**Work item**
What is needed is an exact copy of the data below, pictures excluded.

**Data for analysis**

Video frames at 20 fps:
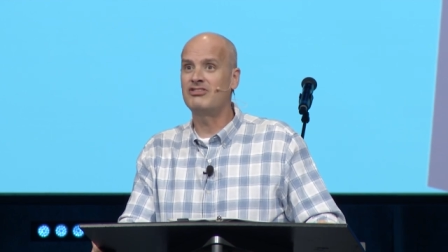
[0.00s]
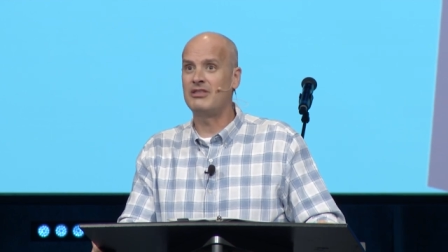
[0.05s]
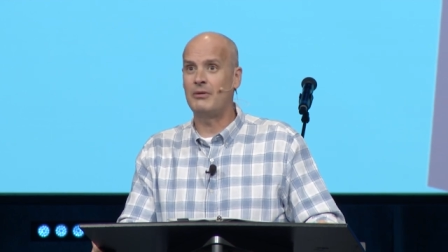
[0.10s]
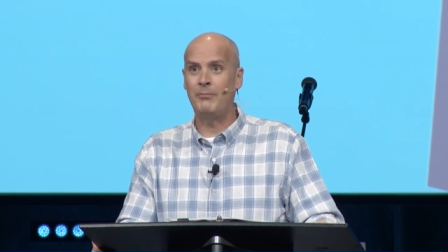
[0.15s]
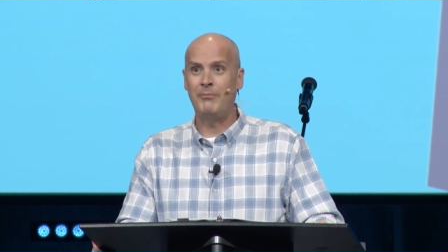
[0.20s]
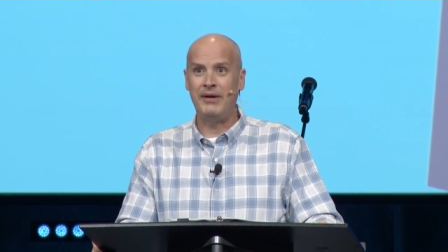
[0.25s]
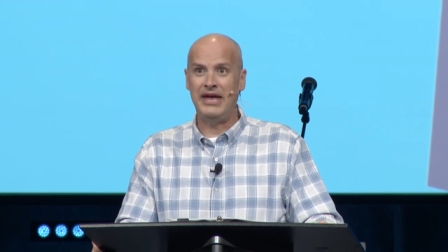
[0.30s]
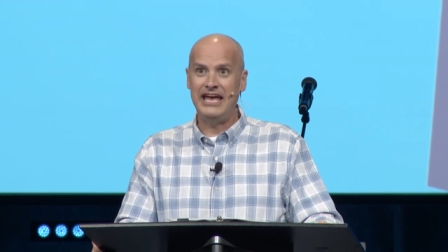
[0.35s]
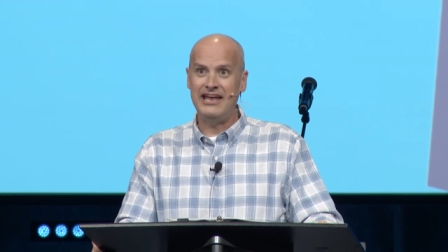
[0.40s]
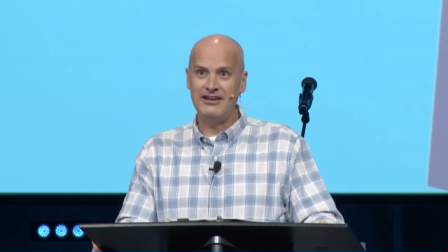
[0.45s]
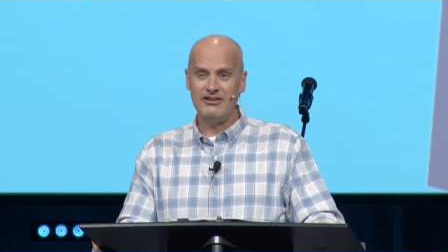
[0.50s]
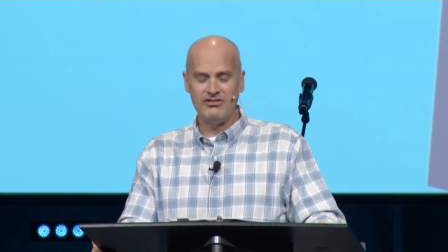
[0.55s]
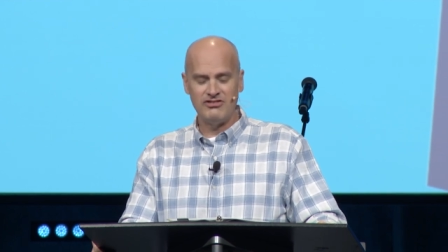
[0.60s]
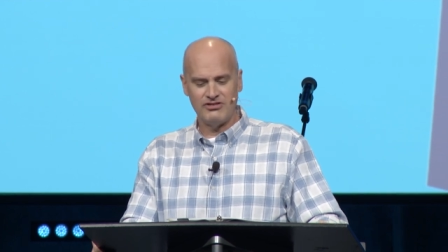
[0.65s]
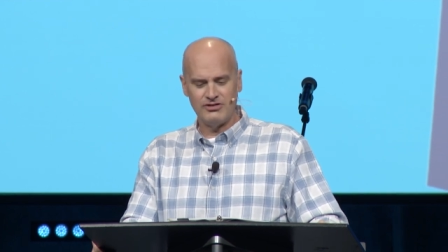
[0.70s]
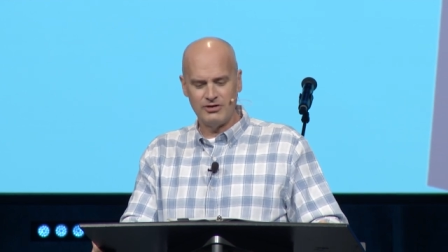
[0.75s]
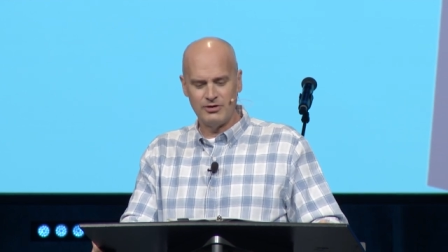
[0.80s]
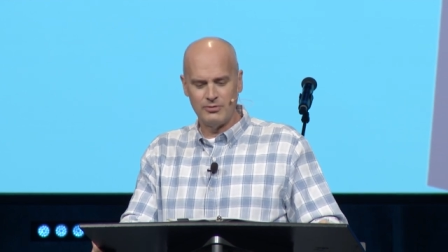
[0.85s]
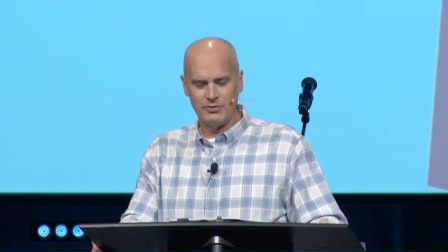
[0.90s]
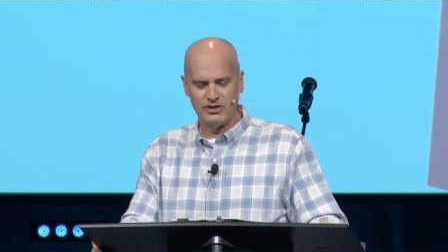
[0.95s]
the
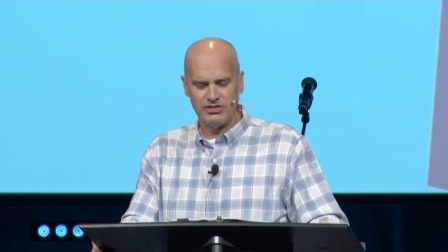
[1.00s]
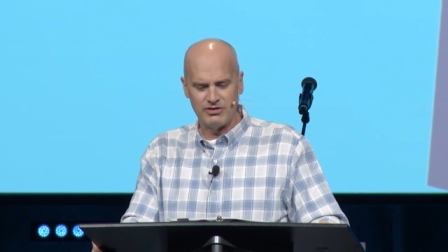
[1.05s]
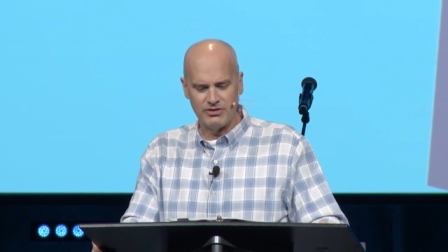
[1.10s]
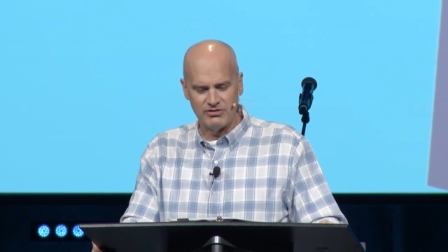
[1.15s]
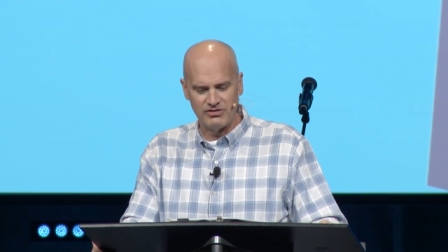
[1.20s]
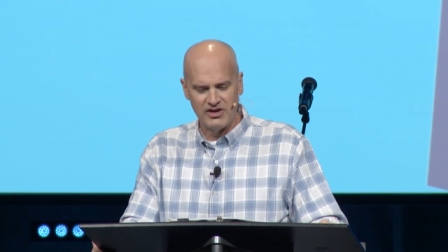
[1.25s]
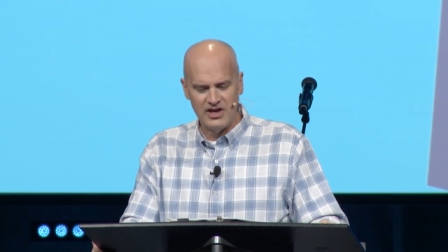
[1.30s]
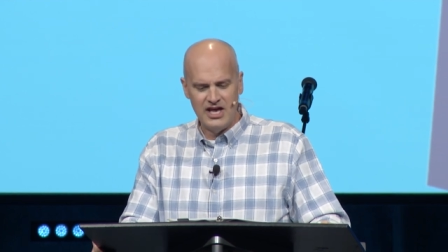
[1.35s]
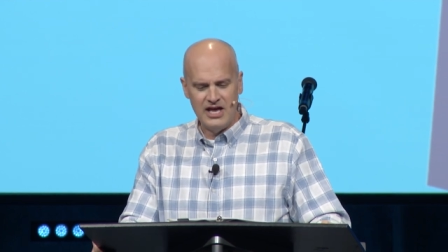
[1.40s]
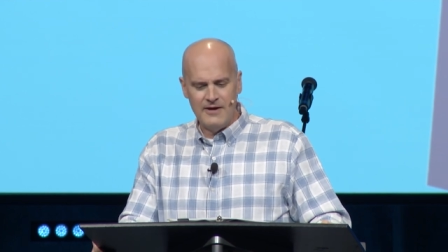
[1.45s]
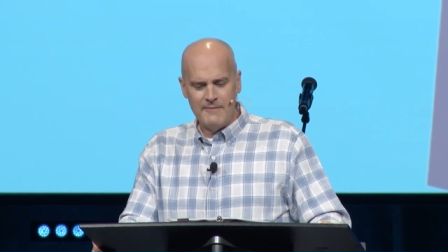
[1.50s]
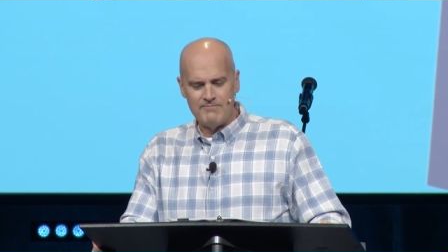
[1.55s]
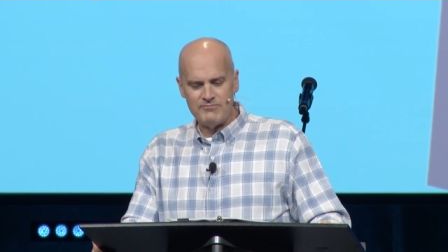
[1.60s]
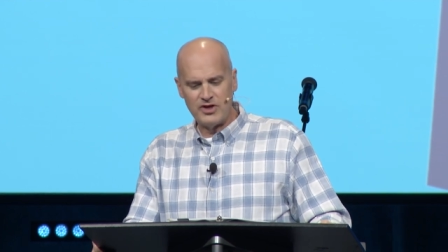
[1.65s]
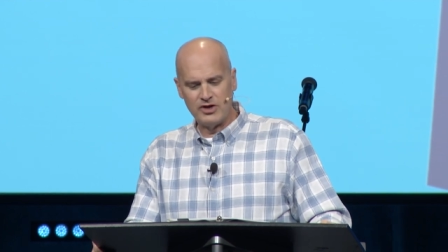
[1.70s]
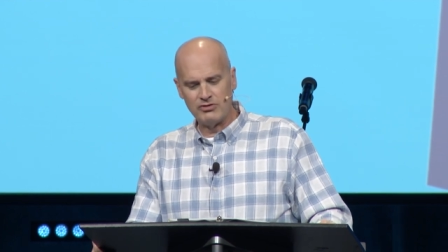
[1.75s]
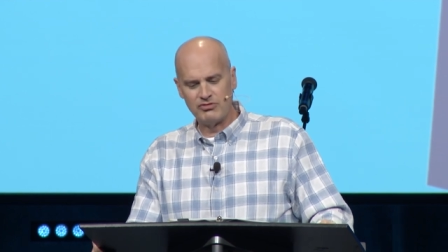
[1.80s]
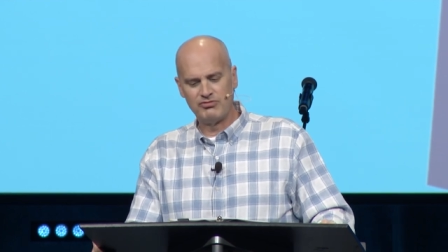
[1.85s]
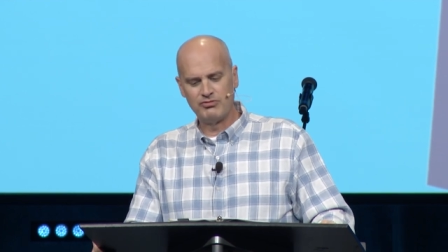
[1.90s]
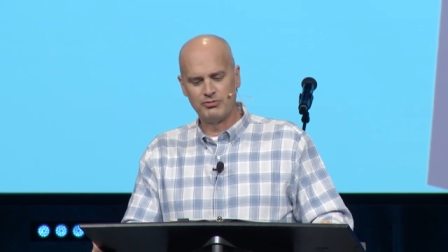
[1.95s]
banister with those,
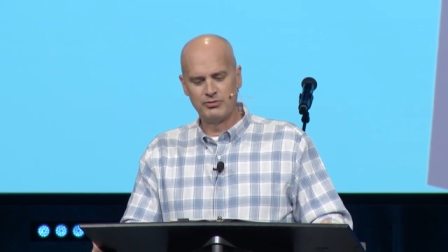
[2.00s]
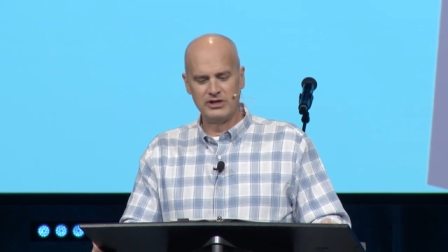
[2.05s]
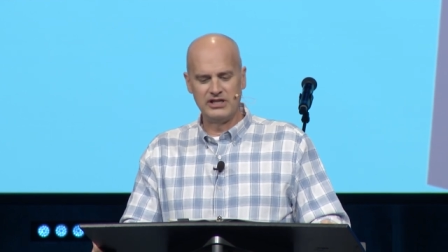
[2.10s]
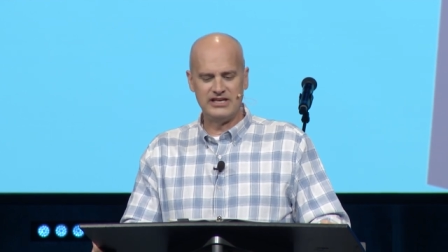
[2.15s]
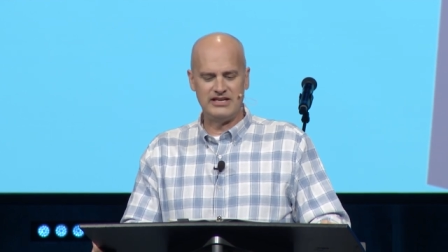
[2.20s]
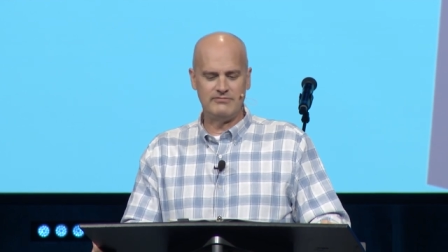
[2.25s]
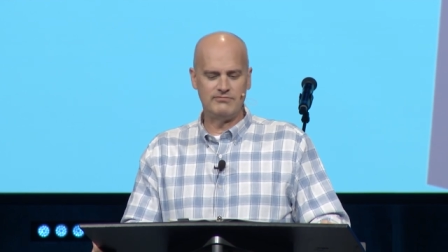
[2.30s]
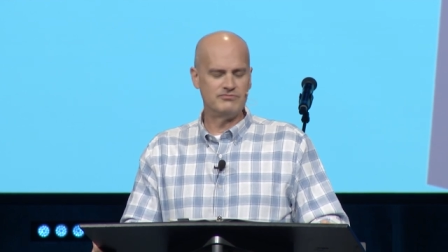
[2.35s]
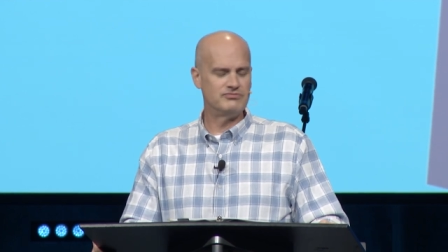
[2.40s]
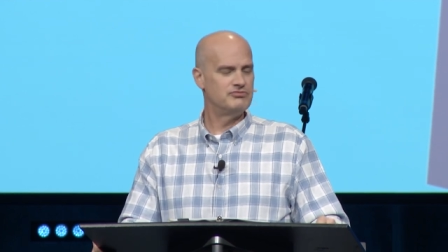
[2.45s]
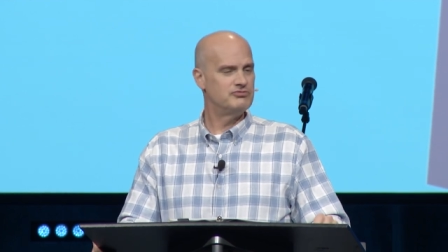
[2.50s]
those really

**Solution to the exercise**
Video frames at 20 fps:
[0.00s]
[0.05s]
[0.10s]
[0.15s]
[0.20s]
[0.25s]
[0.30s]
[0.35s]
[0.40s]
[0.45s]
[0.50s]
[0.55s]
[0.60s]
[0.65s]
[0.70s]
[0.75s]
[0.80s]
[0.85s]
[0.90s]
[0.95s]
the
[1.00s]
[1.05s]
[1.10s]
[1.15s]
[1.20s]
[1.25s]
[1.30s]
[1.35s]
[1.40s]
[1.45s]
[1.50s]
[1.55s]
[1.60s]
[1.65s]
[1.70s]
[1.75s]
[1.80s]
[1.85s]
[1.90s]
[1.95s]
banister with those,
[2.00s]
[2.05s]
[2.10s]
[2.15s]
[2.20s]
[2.25s]
[2.30s]
[2.35s]
[2.40s]
[2.45s]
[2.50s]
those really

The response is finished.